When you reach the line containing "[0:00.00-0:00.53]" in the records below, set it down exactly, together with every later line through the end, but not the pictures.
··· Working data ···
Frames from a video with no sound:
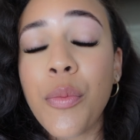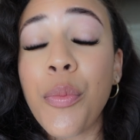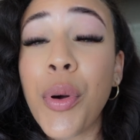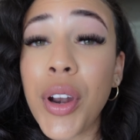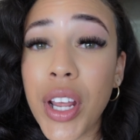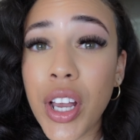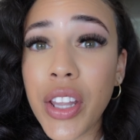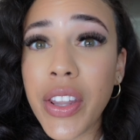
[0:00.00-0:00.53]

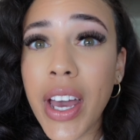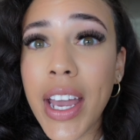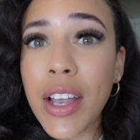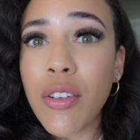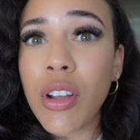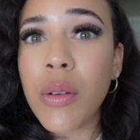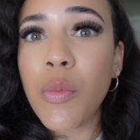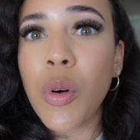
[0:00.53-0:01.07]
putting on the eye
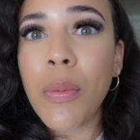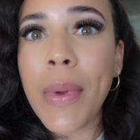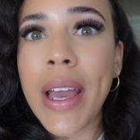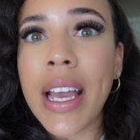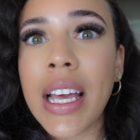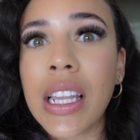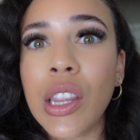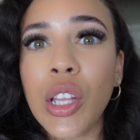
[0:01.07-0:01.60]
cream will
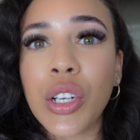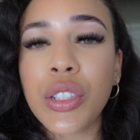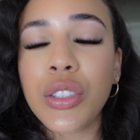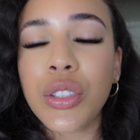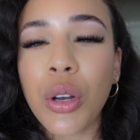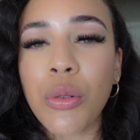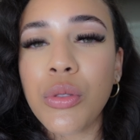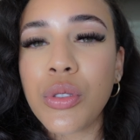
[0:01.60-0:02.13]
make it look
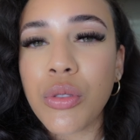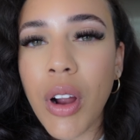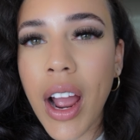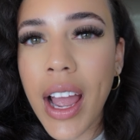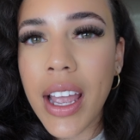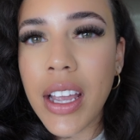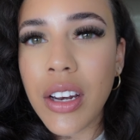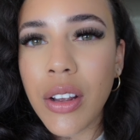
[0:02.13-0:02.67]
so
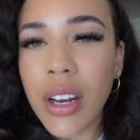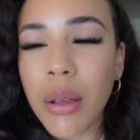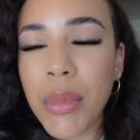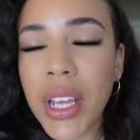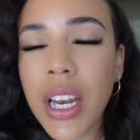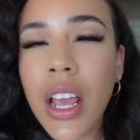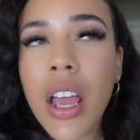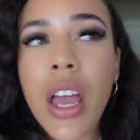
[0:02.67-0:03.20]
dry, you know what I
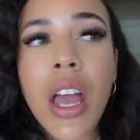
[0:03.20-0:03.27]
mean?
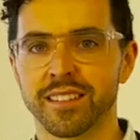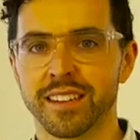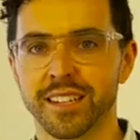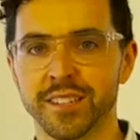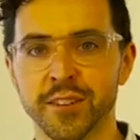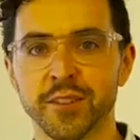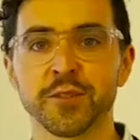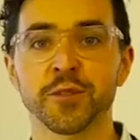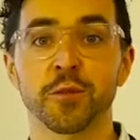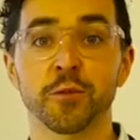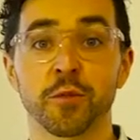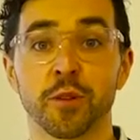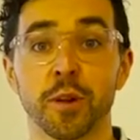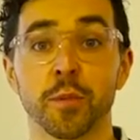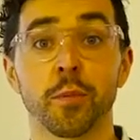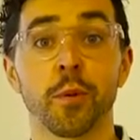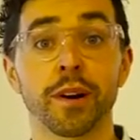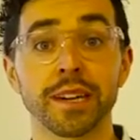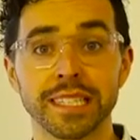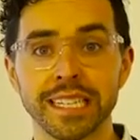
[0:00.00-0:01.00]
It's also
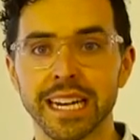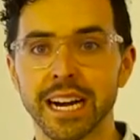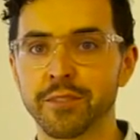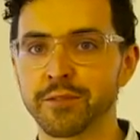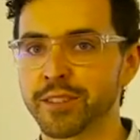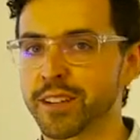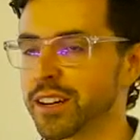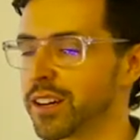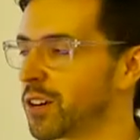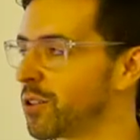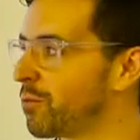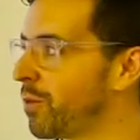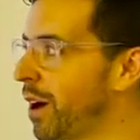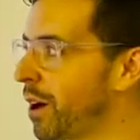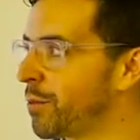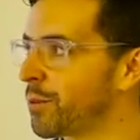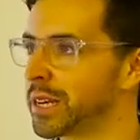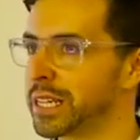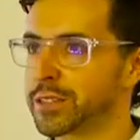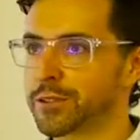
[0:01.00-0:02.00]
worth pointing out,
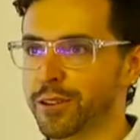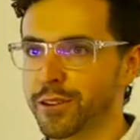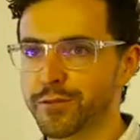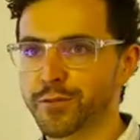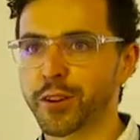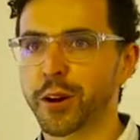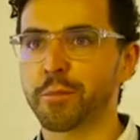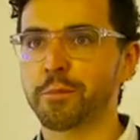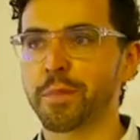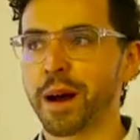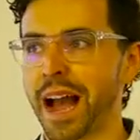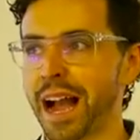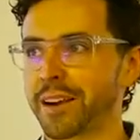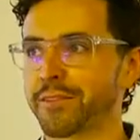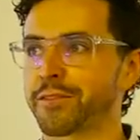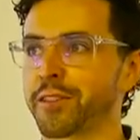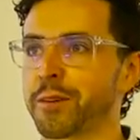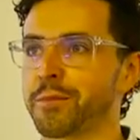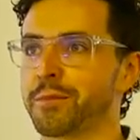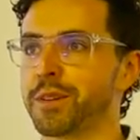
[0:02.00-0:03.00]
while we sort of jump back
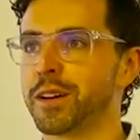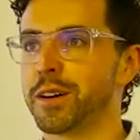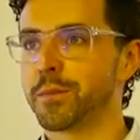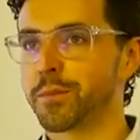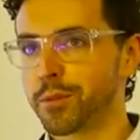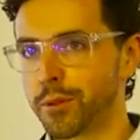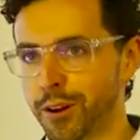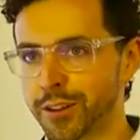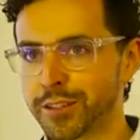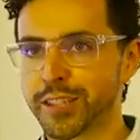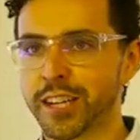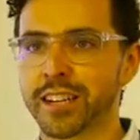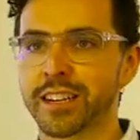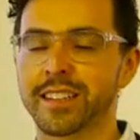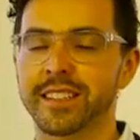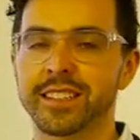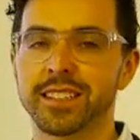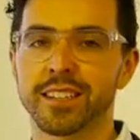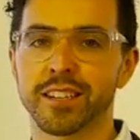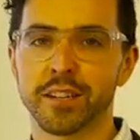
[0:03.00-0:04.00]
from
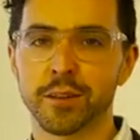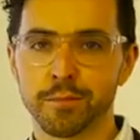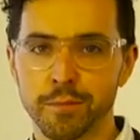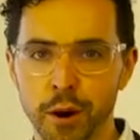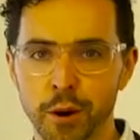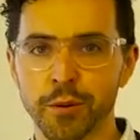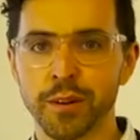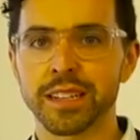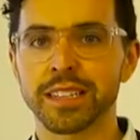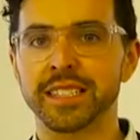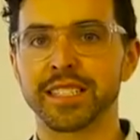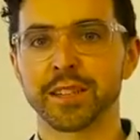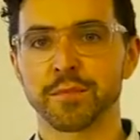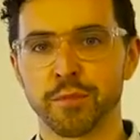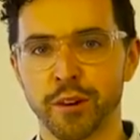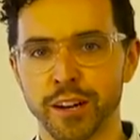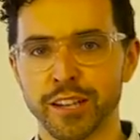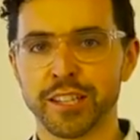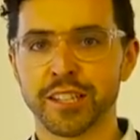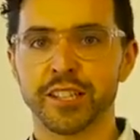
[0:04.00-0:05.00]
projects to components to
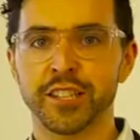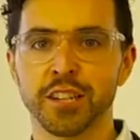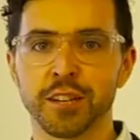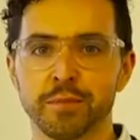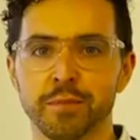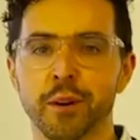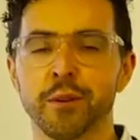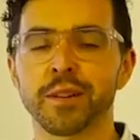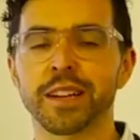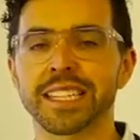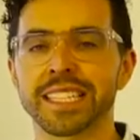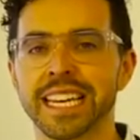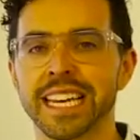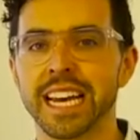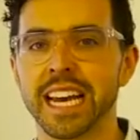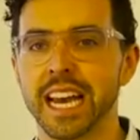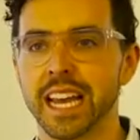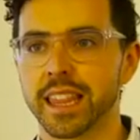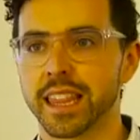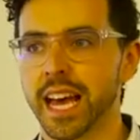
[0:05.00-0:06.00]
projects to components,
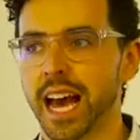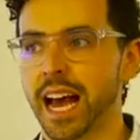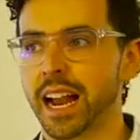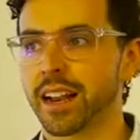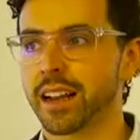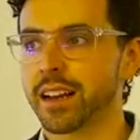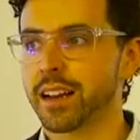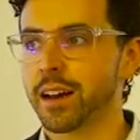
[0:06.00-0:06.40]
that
···
Your solution =
[0:00.00-0:00.53]

[0:00.53-0:01.07]
putting on the eye
[0:01.07-0:01.60]
cream will
[0:01.60-0:02.13]
make it look
[0:02.13-0:02.67]
so
[0:02.67-0:03.20]
dry, you know what I
[0:03.20-0:03.27]
mean?
[0:00.00-0:01.00]
It's also
[0:01.00-0:02.00]
worth pointing out,
[0:02.00-0:03.00]
while we sort of jump back
[0:03.00-0:04.00]
from
[0:04.00-0:05.00]
projects to components to
[0:05.00-0:06.00]
projects to components,
[0:06.00-0:06.40]
that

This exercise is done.